[gem5 Q&A] Squashing Instructions after Page Table Fault
Published:
Hello, I am currently trying to locate the code that is used to squash instructions if a Page Table Fault is triggered in the O3 CPU. After using the PageTableWalker Debug Flags, my current guess would be gem5/src/arch/x86/pagetable_walker.cc in line 199. Furthermore I inspected the files in the src/cpu/o3 directory, but couldn’t find anything specific to squashing instructions after a fault.
Is my assumption correct, that the O3 CPU implementation does not handle these things on its own, but the architectural part of the implementation does it? I am missing something, feel free to point it out.
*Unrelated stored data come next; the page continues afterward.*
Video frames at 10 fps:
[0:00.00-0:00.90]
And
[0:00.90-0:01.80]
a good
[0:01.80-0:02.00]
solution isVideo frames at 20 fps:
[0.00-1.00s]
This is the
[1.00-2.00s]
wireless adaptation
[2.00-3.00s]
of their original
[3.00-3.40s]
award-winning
A short addition. I also couldn’t find a specific check for the user/supervisor Page Table Attribute anywhere. Are there parts in the code, where specific bits are checked or does gem5 uses some other kind of implementation here?
My answer
If I understand it correctly, a Page Table Fault instruction is not squashed but not executed. The instruction generating a fault is marked ready to commit. Then, during the commit phase, the fault generated by the instruction is handled.
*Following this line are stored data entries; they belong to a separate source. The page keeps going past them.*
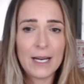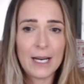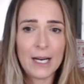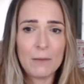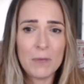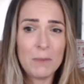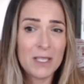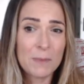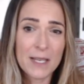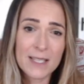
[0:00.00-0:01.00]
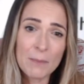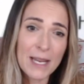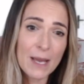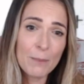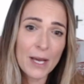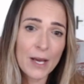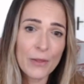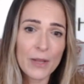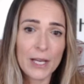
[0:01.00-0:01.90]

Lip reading: Maybe it's because I'm an empath.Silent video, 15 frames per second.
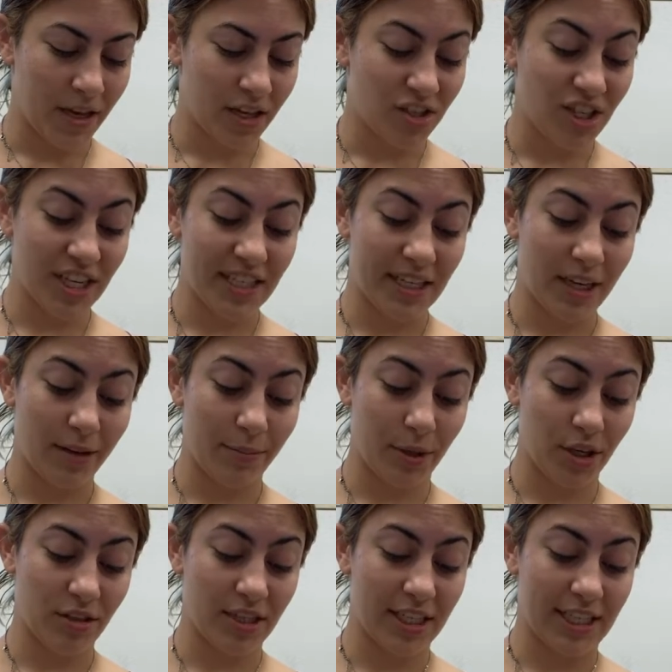Jason and
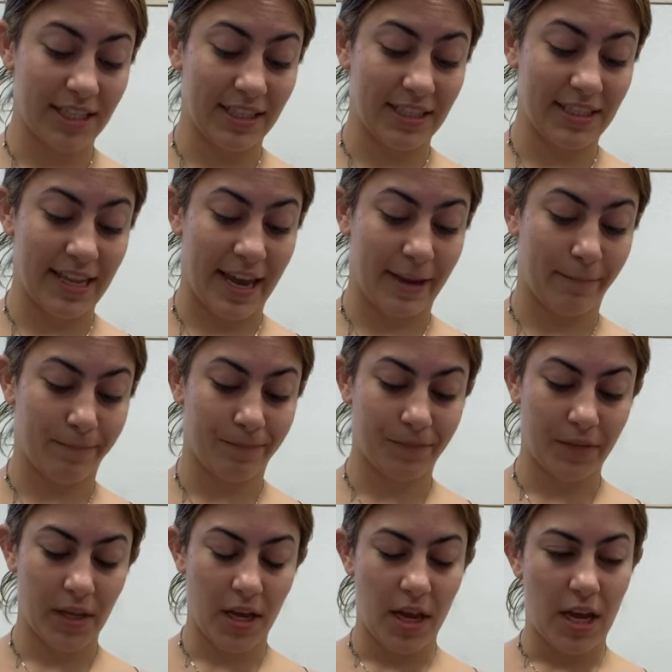Percy did the same.
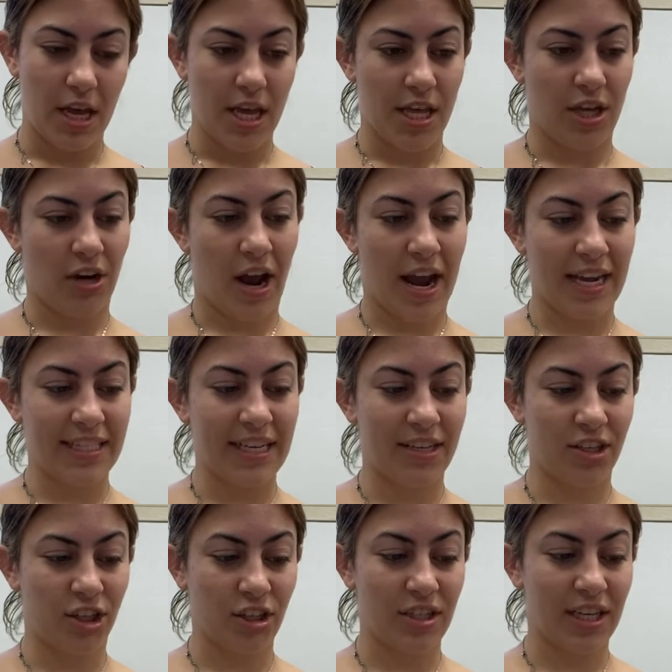Their eyes had
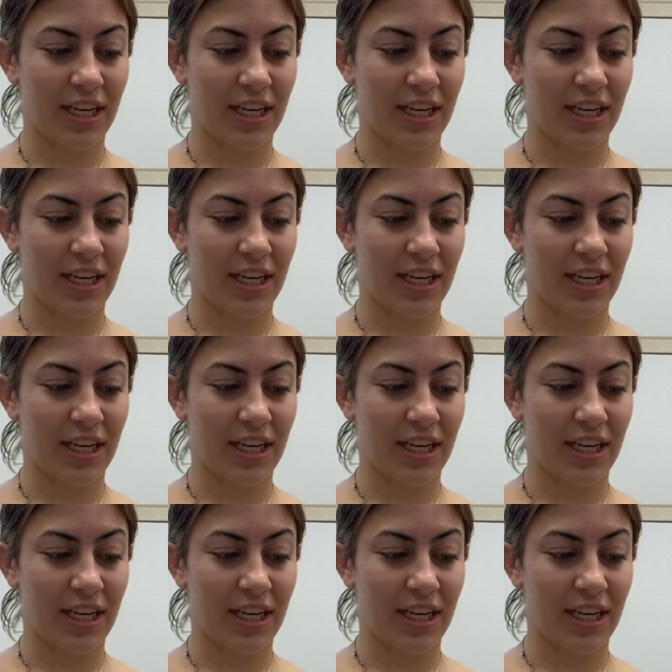turned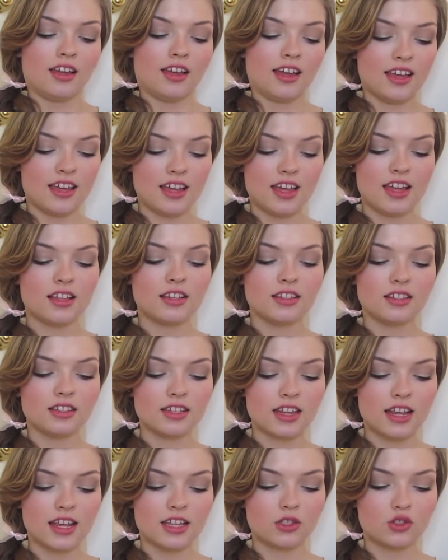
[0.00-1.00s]
and
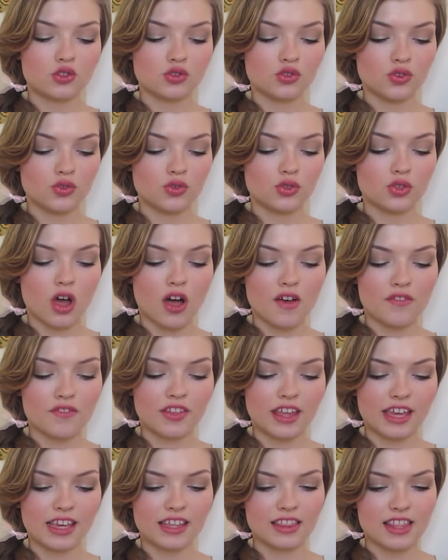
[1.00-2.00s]
it screws off
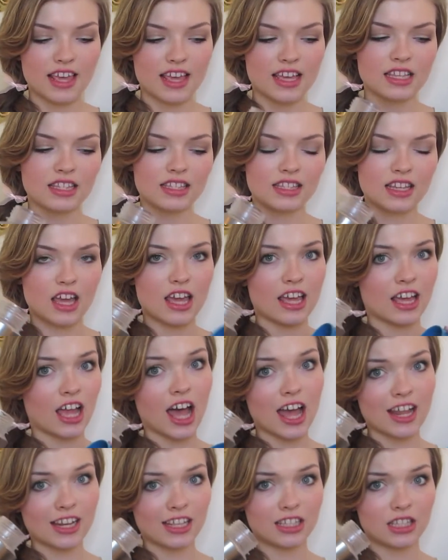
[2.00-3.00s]
like this and
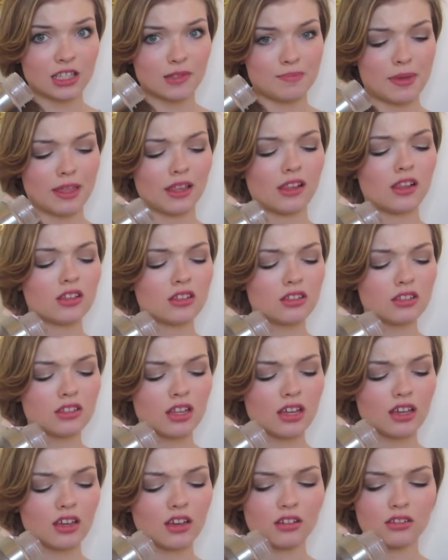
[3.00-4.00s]
kind of spills
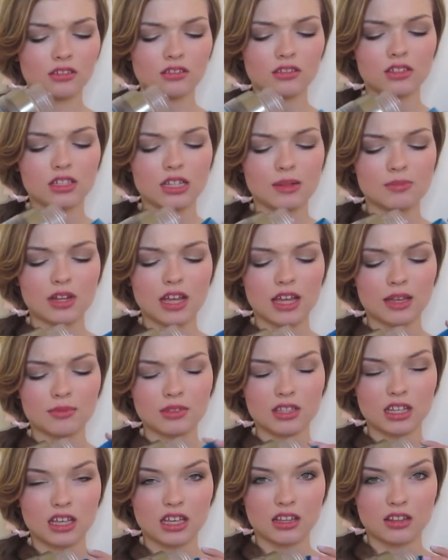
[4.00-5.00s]
like
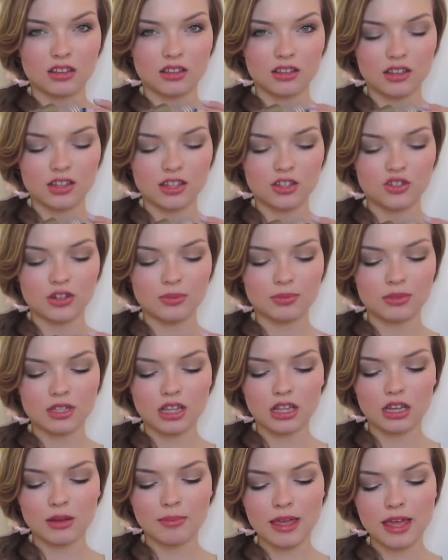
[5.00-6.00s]
sometimes like it drips a
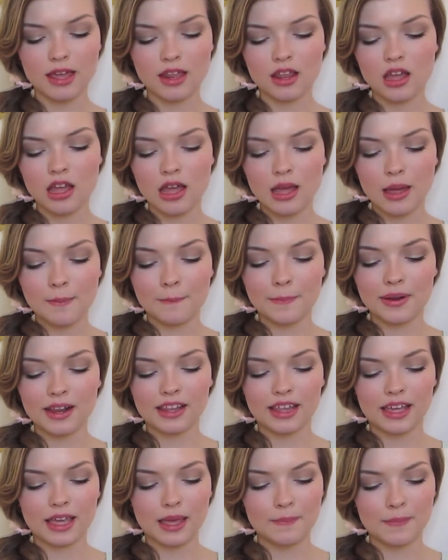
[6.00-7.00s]
little bit but I
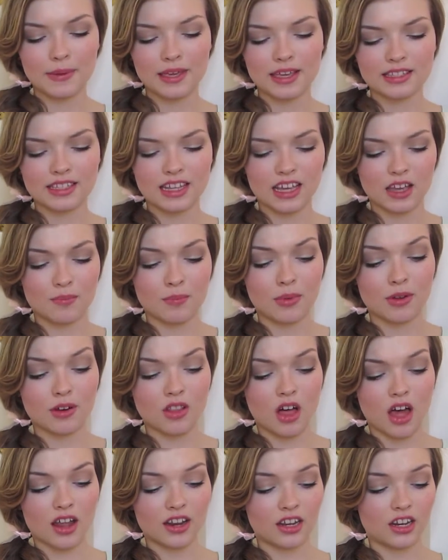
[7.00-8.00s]
like it because I can put a
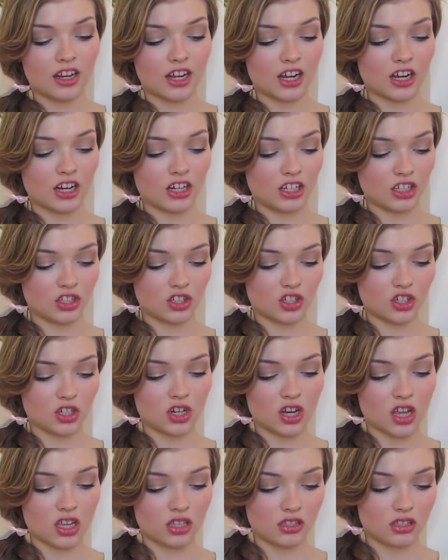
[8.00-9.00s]
lot in here and it's
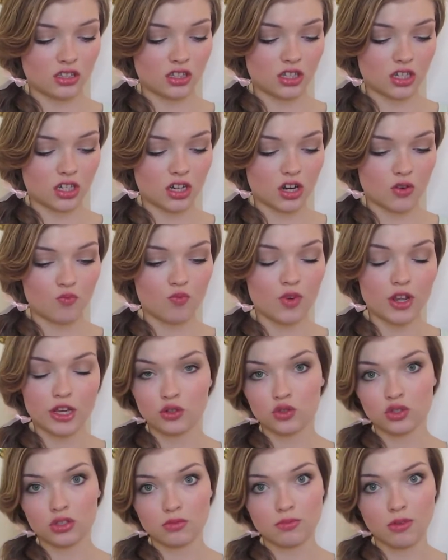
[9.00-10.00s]
just
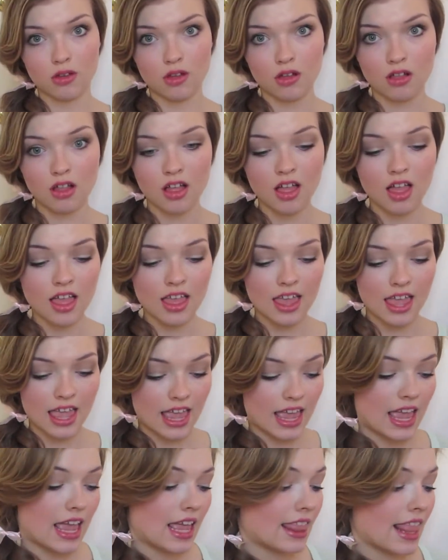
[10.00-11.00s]
reusable
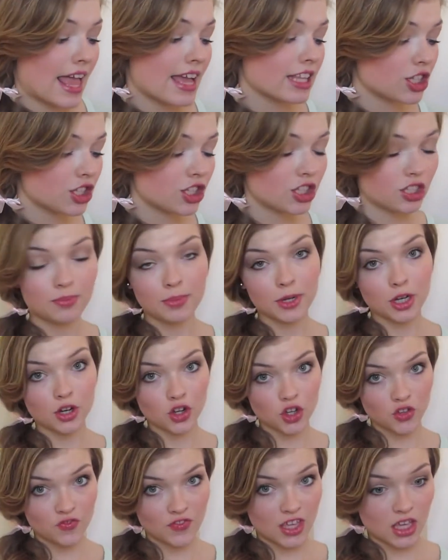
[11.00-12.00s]
and that's super
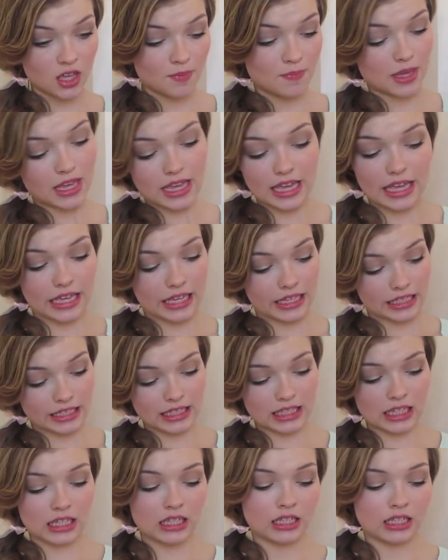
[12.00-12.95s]
groovy because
To explain this in more detail let me I take an example of how Page Fault of a load is handled with gem5:
1, DefaultIEW
2, Later after the translation is done, the page fault and the faulty instruction is marked by translation->finish(…) in pagetable_walker.cc (via walker:recevTimingResp, assuming that there is a page walk). The ‘finish()’ function is defined in the O3 pipeline components. In this case: LSQ
3, Because the faulty instruction is not yet committed, DefaultIEW
4, As the instruction moves to the head of ROB, the commitInst() function of the commit unit will call commitHead(), which further calls cpu->trap(), then fault->invoke() to handle the fault. Different faults have different invoke functions. To your question, please take a look at PageFault::invoke() at arch/x86/faults.cc. The CPU then setup the CR2 register etc and will read the ROM to launch the procedure to transfer control to OS fault handler. (The microrom is defined in romutil.py)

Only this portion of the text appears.